Par Annabelle Baillargeon
L’ex-PDG André Dion inquiet de la vente de Rona

AFFAIRES. L’annonce de l’achat de Rona par l’américaine Lowe’s a créé une véritable onde de choc au Québec. La nouvelle n’a pas laissé indifférent l’ancien PDG de la compagnie, André Dion, aujourd’hui propriétaire de la Ferme Guyon, à Chambly.

«C’était un conseil d’administration qui n’était plus du tout composé par les marchands.
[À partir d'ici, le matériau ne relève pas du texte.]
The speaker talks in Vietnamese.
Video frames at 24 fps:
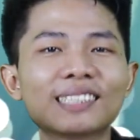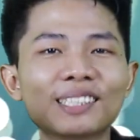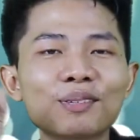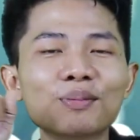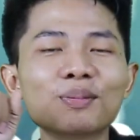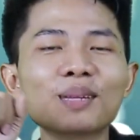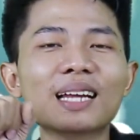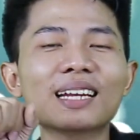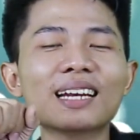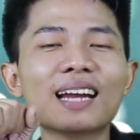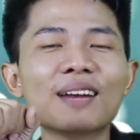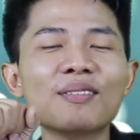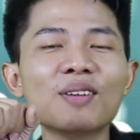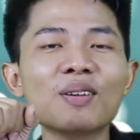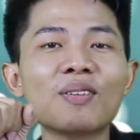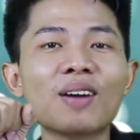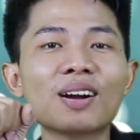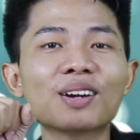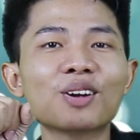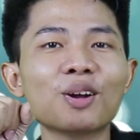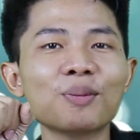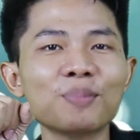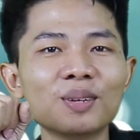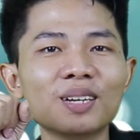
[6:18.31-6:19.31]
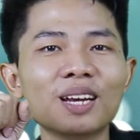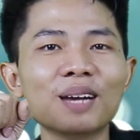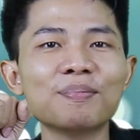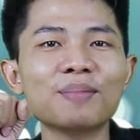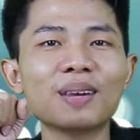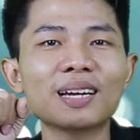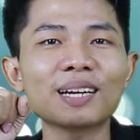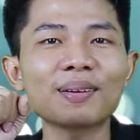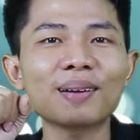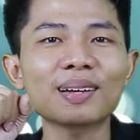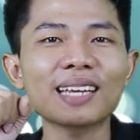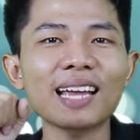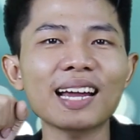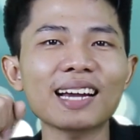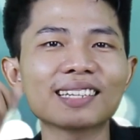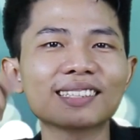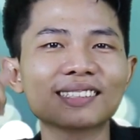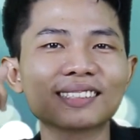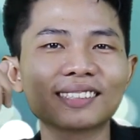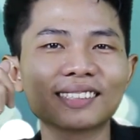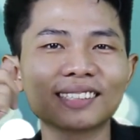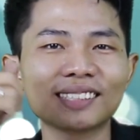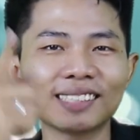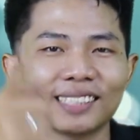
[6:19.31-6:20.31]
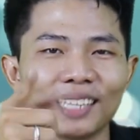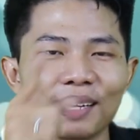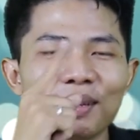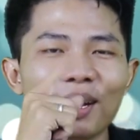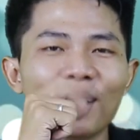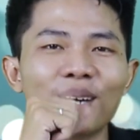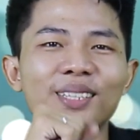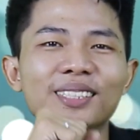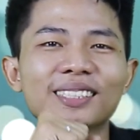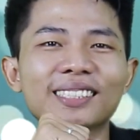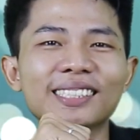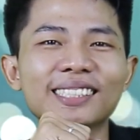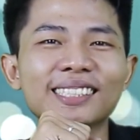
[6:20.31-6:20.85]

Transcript: Chúng ta đến với phần Note 10 Plus Mỹ các bạn nha. Tiếp thôi.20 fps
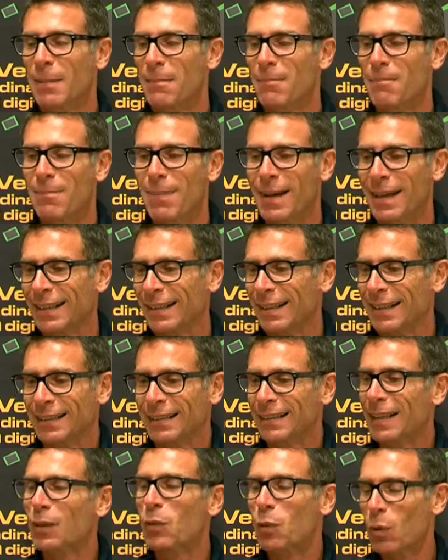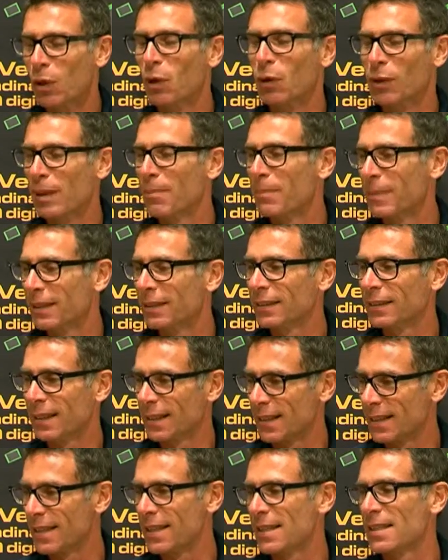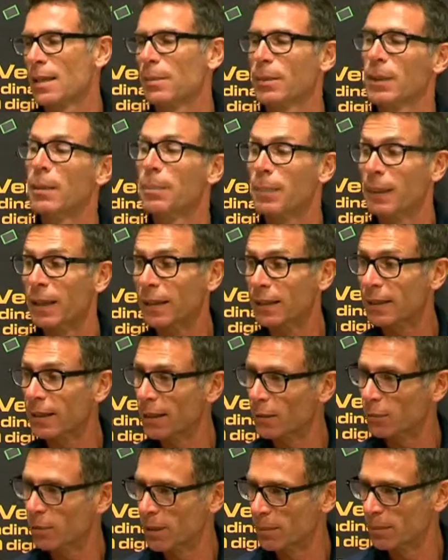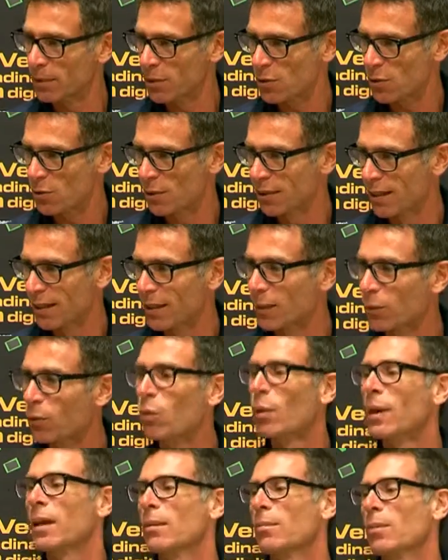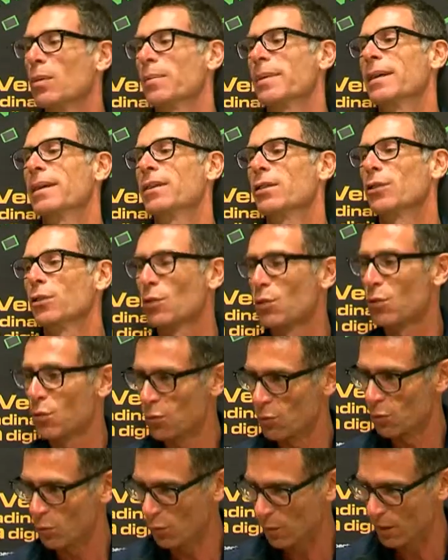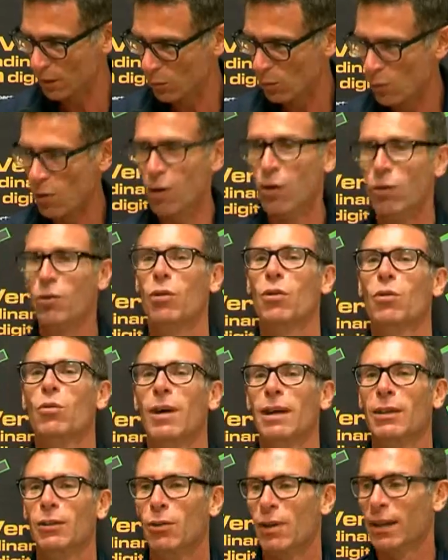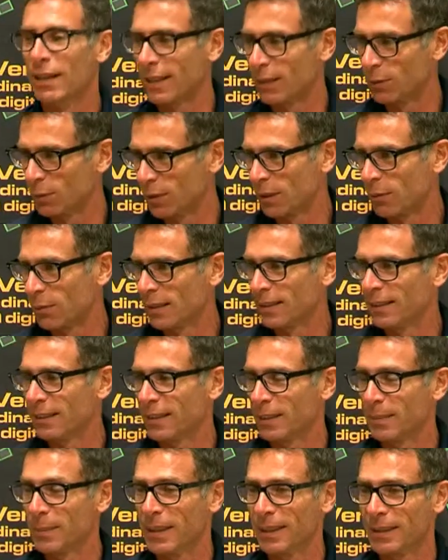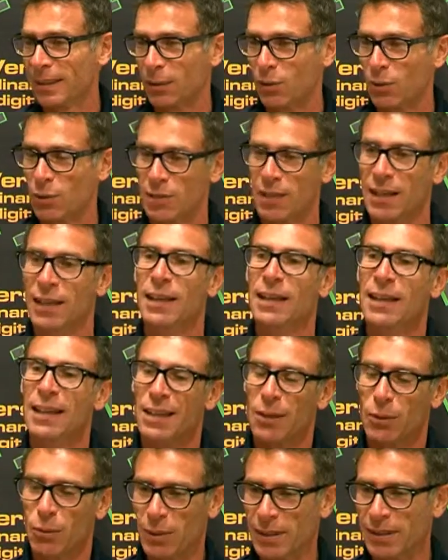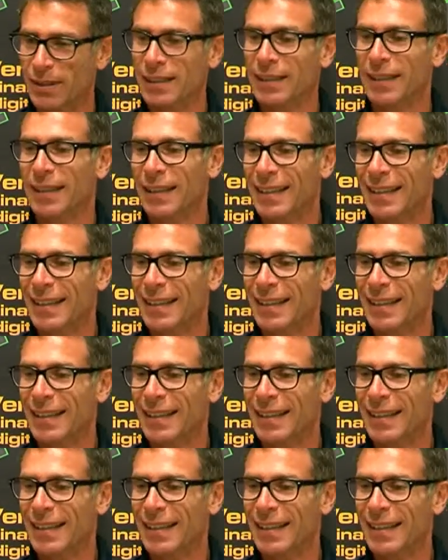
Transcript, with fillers: ma in realtà quello che a me interessa è sapere perché quella persona era in quel momento, su quel luogo, quando è accaduta quella determinata cosa. Quindi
Ça avait complètement changé d’orientation», se désole celui qui a été à la tête de l’entreprise durant 24 ans.

Ce dernier ne cache pas ses inquiétudes face à la transaction, estimant qu’il ne s’agit pas d’une bonne nouvelle pour les petites entreprises québécoises.

«Quand je pense à tous ces petits marchands, qui ont été achetés par des gens de grande surface… Est-ce qu’ils vont négliger les petites surfaces, les petites quincailleries de région? Je ne sais pas, je suis très triste pour eux», se désole André Dion.

Rona a été vendue pour 3,2 G$ à Lowe’s, sous réserve de l’approbation des actionnaires et des autorités réglementaires.

Des emplois en péril ?

André Dion n’est pas le seul à avoir été ébranlé par la nouvelle. Le maire de Boucherville, Jean Martel, a aussi mentionné son inquiétude concernant le maintien du siège social de l’entreprise dans sa municipalité.

«Le siège social de Rona est à Boucherville depuis 1974! Ça représente 1200 emplois et il y a plusieurs Bouchervillois qui y travaillent. Je ne sais pas combien en subiront les conséquences, mais il y en a toujours lors de ces transactions», prévient M. Martel.

M. Dion mentionne qu’une offre avait déjà été refusée  en 2012. Le gouvernement du Québec était alors intervenu.

«Je ne vois vraiment pas pourquoi on a vendu ça, c’est pour faire des bénéfices à quelques sociétés ou des actionnaires importants», regrette l’ex-PDG.